PFSense, VLANs, and an HP Switch
-
I just upgraded to a new switch that is VLAN-capable. I'm planning to create a couple of them and would like for the PFSense box to handle the routing between them and block packets where applicable.
My question is what do I do on the firewall to have it communicate properly? Should I configure a trunk port on the switch and connect that to the pfsense box? Or should it be a normal port that's a member of multiple VLANs and is using tagging for each packet. Also, I'm a Cisco guy, and this is my first experience with an HP switch. So if my terminology is wrong on that part, oops. ;)
THanks!
-
You're basically right. Create a trunk port (or whatever HP calls it) and create your VLANs on your switch. Then create VLANs on your pfSense box using the same VLAN tags and assigned to the interface you plug into the trunk port. Assign the VLAN'd interfaces to actual interfaces and remember that OPT interfaces are default deny.
-
Hp's use Tagged and untagged. To (cisco term) trunk the port you need to make it tagged along with the other vlans that connect to the pfsense box.
-
Ok, I'll try that.
Thanks!
-
Sorry, it's been a while.
I created the VLANs on the switch and on the pfsense box. I then rebooted the pfsense box, and the VLANs are still there. But even though the VLANs show up on the config, I don't have any additional interfaces. I thought when I created the VLANs, each one would be treated as a new interface? Do I have to enable something somewhere else on the pfsense box?
EDIT:
Never mind. I didn't realise that i had to add another OPT iface, then choose the VLAN as the source. I should be good.
Man, and it was only a little further down on the search results page. I need to be more patient. ;D
-
Actually, I do have another question…
For the interface that's connected to the switch. In my case, "LAN" or fxp0, should it be assigned to a VLAN? Or should it still be fxp0?
For example, I currently have 3 VLANs on my switch. "Default" (1), "Internal" (2), and "No_Inet" (3). Right now, all my devices are in #1, but I'm planning to add a couple that won't have internet access, but will be accessible from the internal VLAN(s). Should fxp0 be changed to VLAN1?
I of course will create new DHCP scopes & firewall rules for each VLAN I use.
Thanks!
Edit: Also, the switch side is set as a trunk. Would having the interface be set for fxp0 be the same thing as a trunk on the switch?
-
You should assign a VLAN for your LAN traffic and on the fxp0 interface. It's never a good idea to mix tagged and untagged traffic on the same physical interface.

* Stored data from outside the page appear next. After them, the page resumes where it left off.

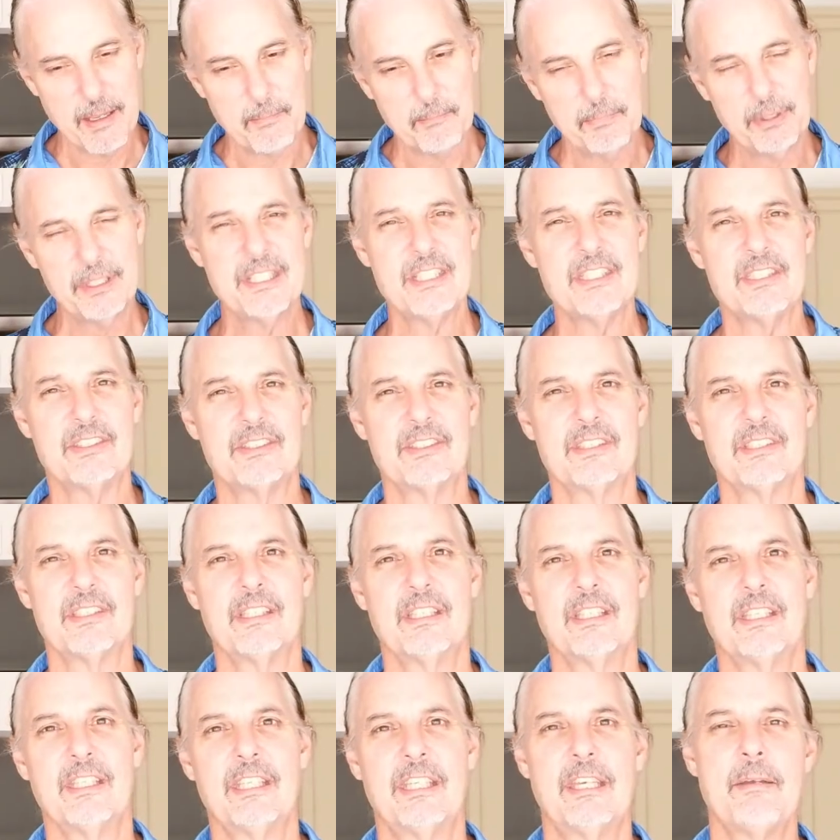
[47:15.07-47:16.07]
Please
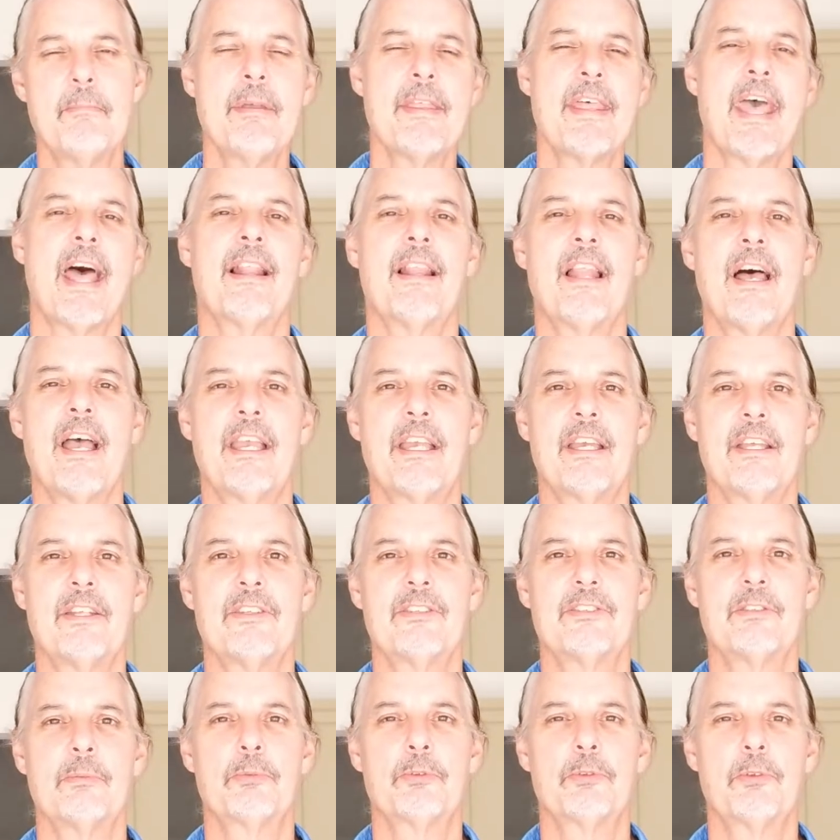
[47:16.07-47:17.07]
give me that like and
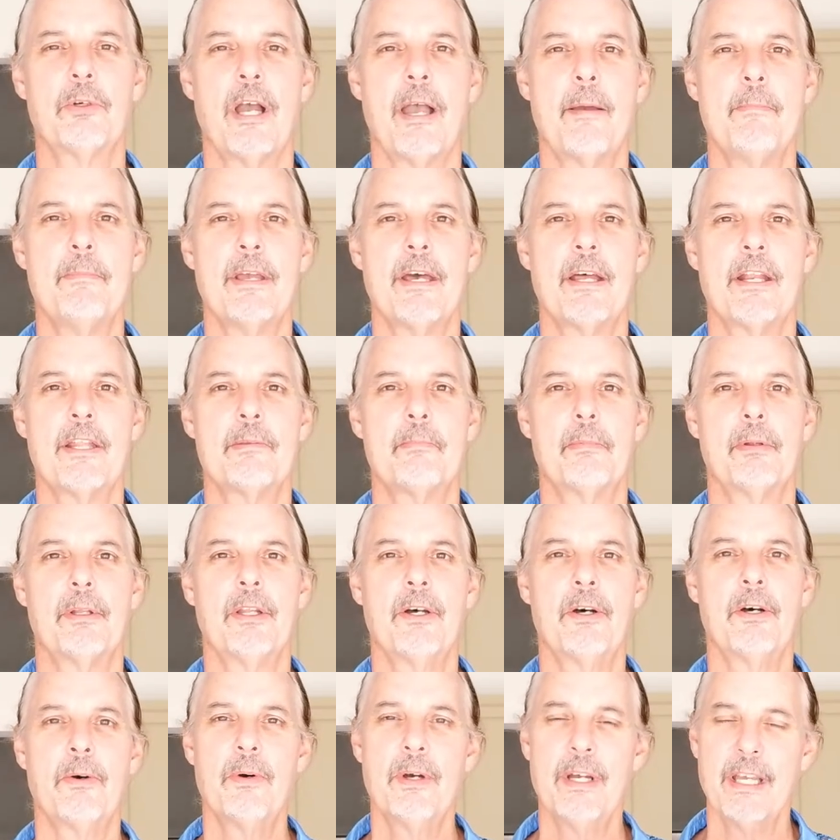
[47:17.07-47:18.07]
subscribe down
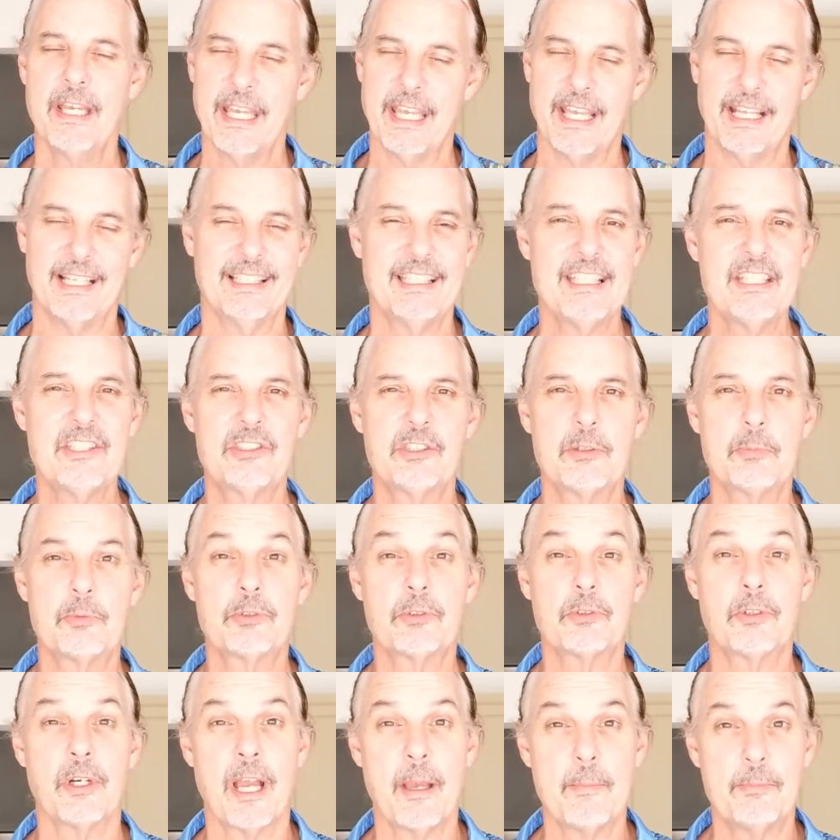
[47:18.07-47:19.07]
below. At least
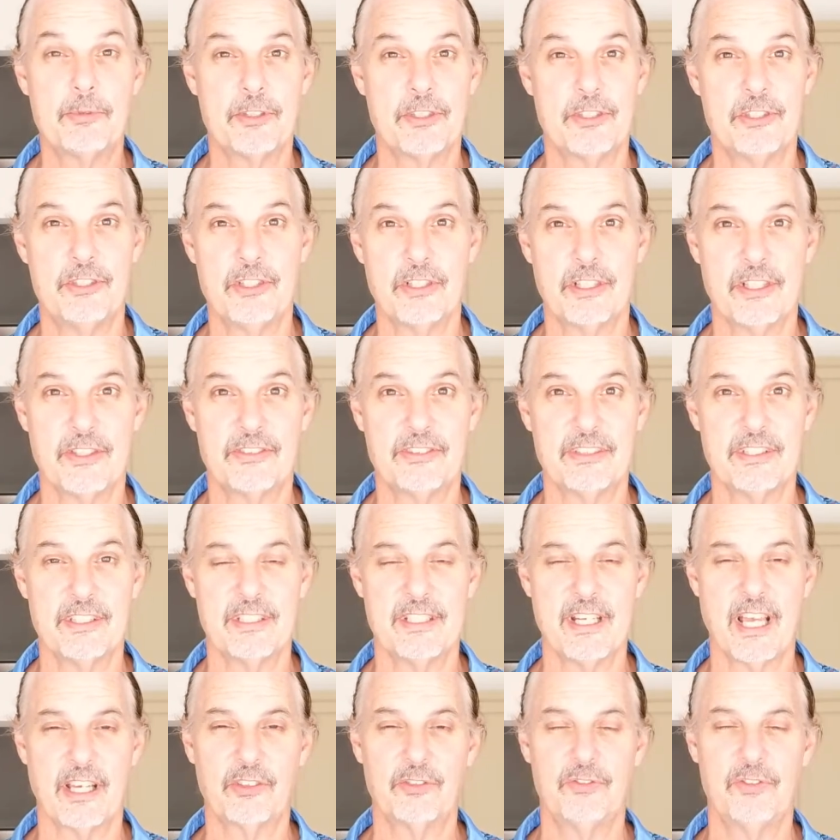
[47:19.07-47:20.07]
subscribe so that you can see the
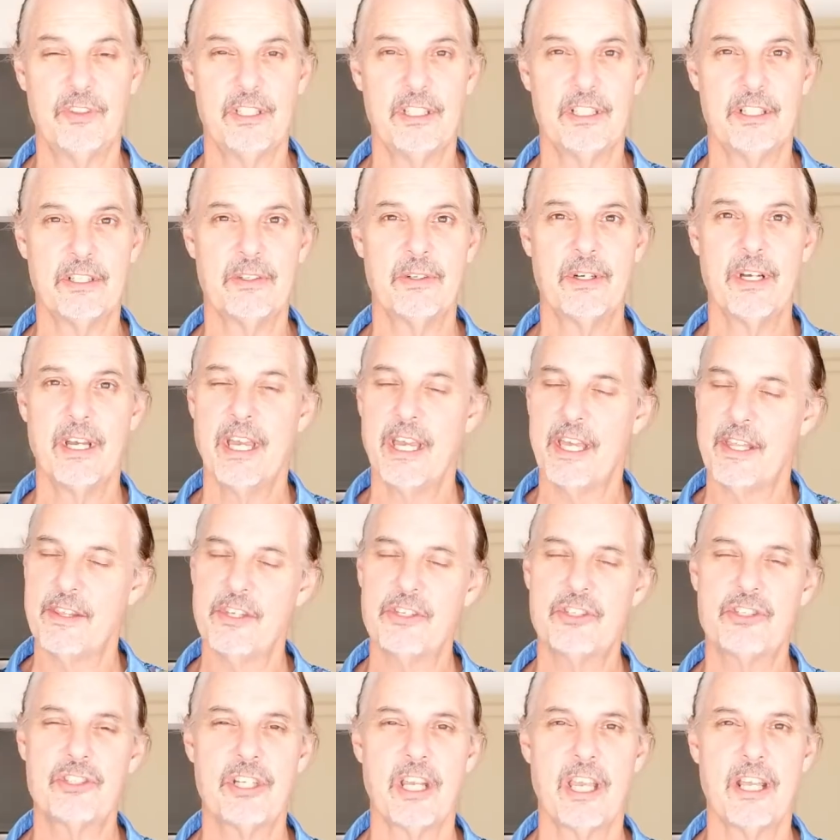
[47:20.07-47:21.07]
next video.
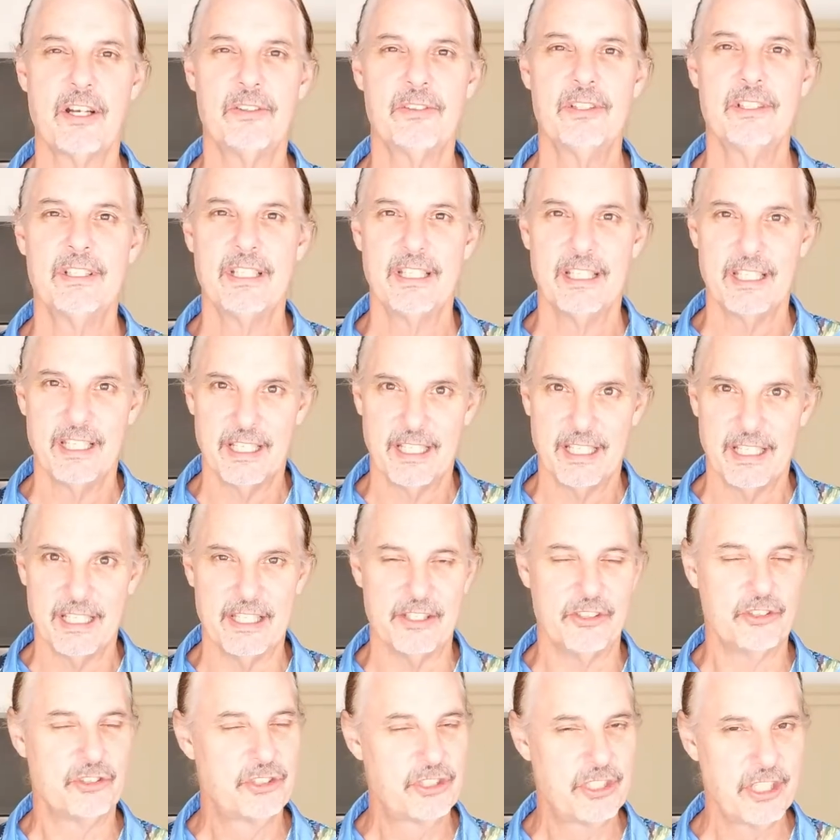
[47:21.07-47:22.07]
This channel
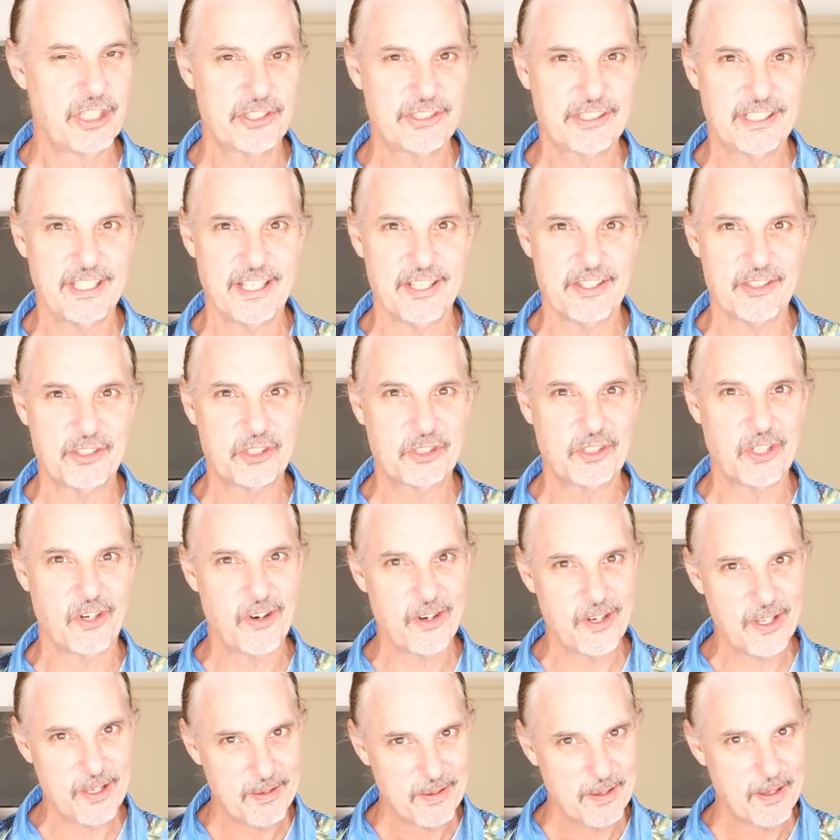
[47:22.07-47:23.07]
is just getting
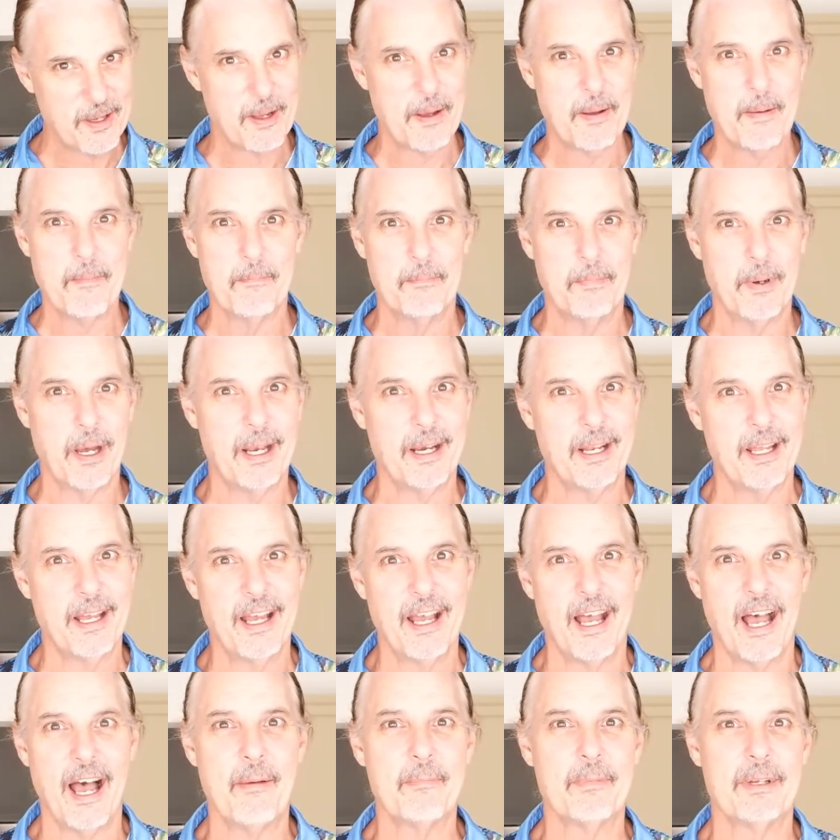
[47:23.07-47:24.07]
started, but
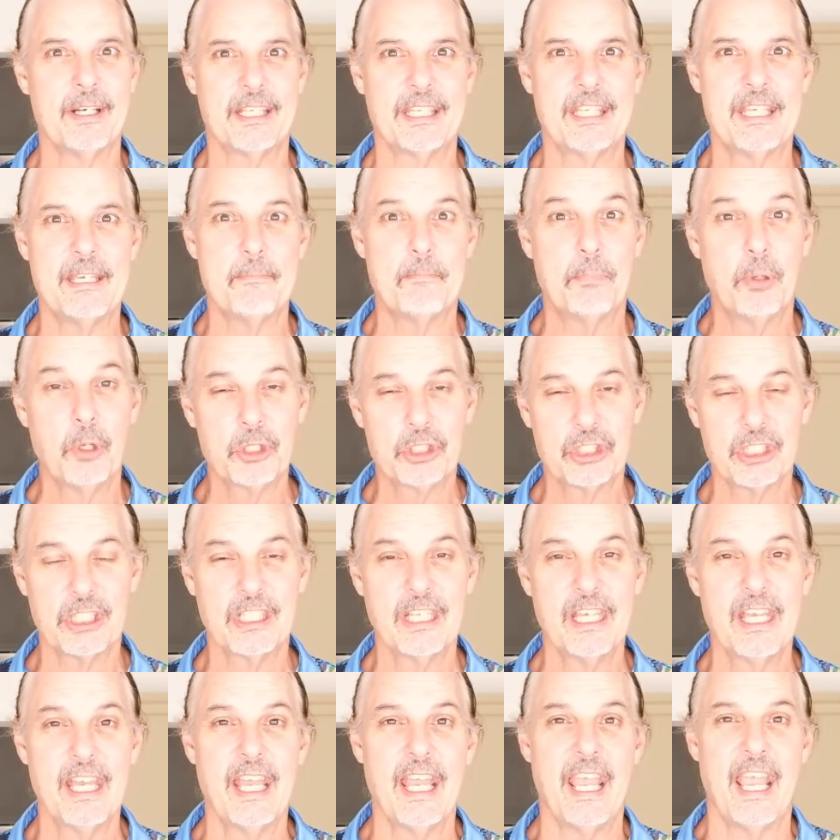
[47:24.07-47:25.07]
I'm going to keep
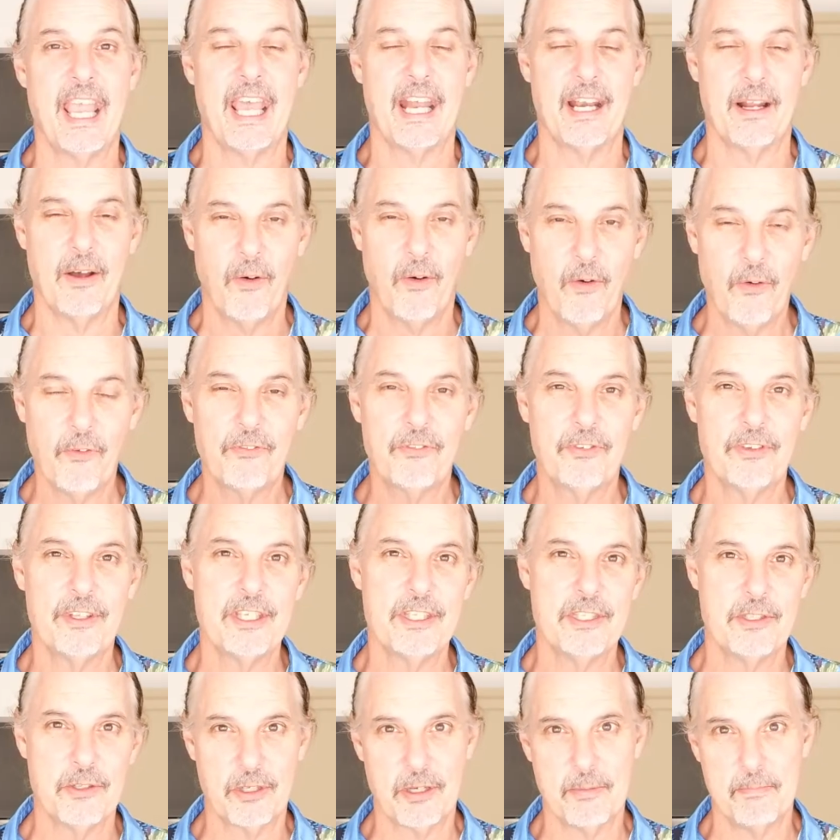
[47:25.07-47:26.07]
pushing, and hopefully
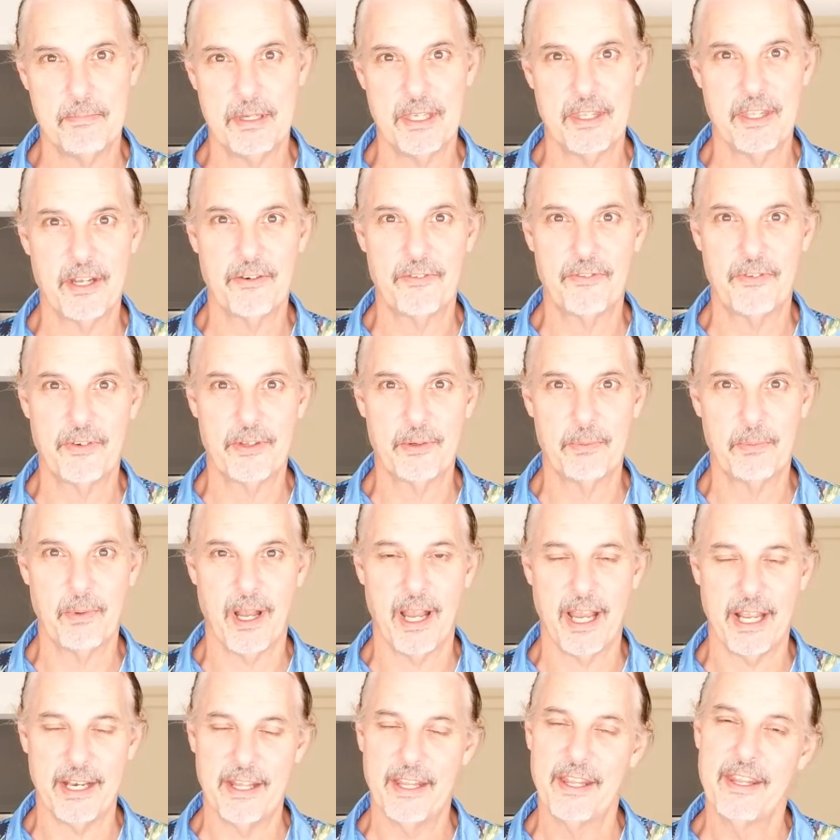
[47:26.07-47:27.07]
you can be there for the
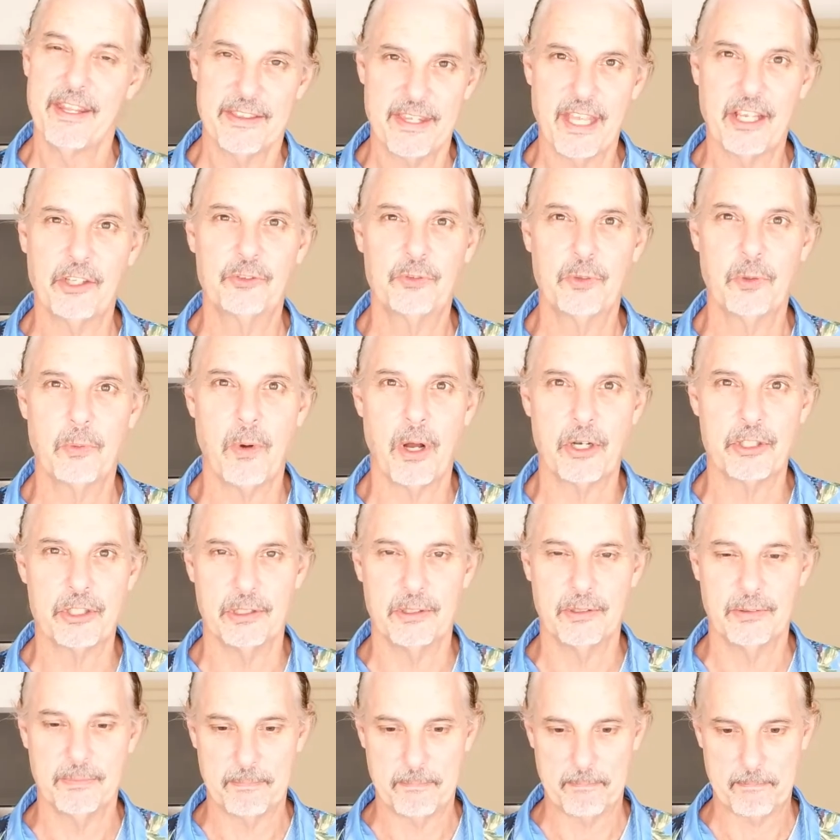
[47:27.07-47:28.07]
ride. Thanks for watching.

A 'trunk' is just vendor slang for an interface that carries multiple tagged VLANs. Generally there isn't any untagged traffic on these, and that's the way you should set up pfSense too (ie. LAN traffic is on a tagged VLAN as well). Since in either case the link carries multiple tagged VLANs, I'd still consider it a 'trunk' whether you also have untagged traffic or not.
-
Welp, I'm having no luck whatsoever.
Here's the config for the switch.
interface 3 name "ROKU" exit interface 5 name "Broom_1" exit interface 6 name "Broom_2" exit interface 10 name "FRoom_1" exit interface 12 name "MBedroom" exit interface 17 name "WAP" exit interface 18 name "Firewall" exit ip default-gateway 192.168.1.1 sntp server 192.168.1.1 timesync sntp sntp unicast snmp-server community "public" Unrestricted vlan 1 name "DEFAULT_VLAN" untagged 1-48 ip address 192.168.1.2 255.255.255.224 exit vlan 2 name "Internal" ip address 192.168.1.34 255.255.255.224 tagged 18 exit vlan 3 name "No_Inet" ip address 192.168.1.66 255.255.255.224 tagged 18 exit password managerI've tried it with all access ports untagged, and with all 3 vlans set to tag the ports on the pfsense uplink. But once I change the LAN interface from the NIC itself (fxp0) to be vlan0, I lose connectivity to the pfsense box. From my research, HP uses the term "trunk" to mean an aggregate of physical ports. Like pagp or lacp.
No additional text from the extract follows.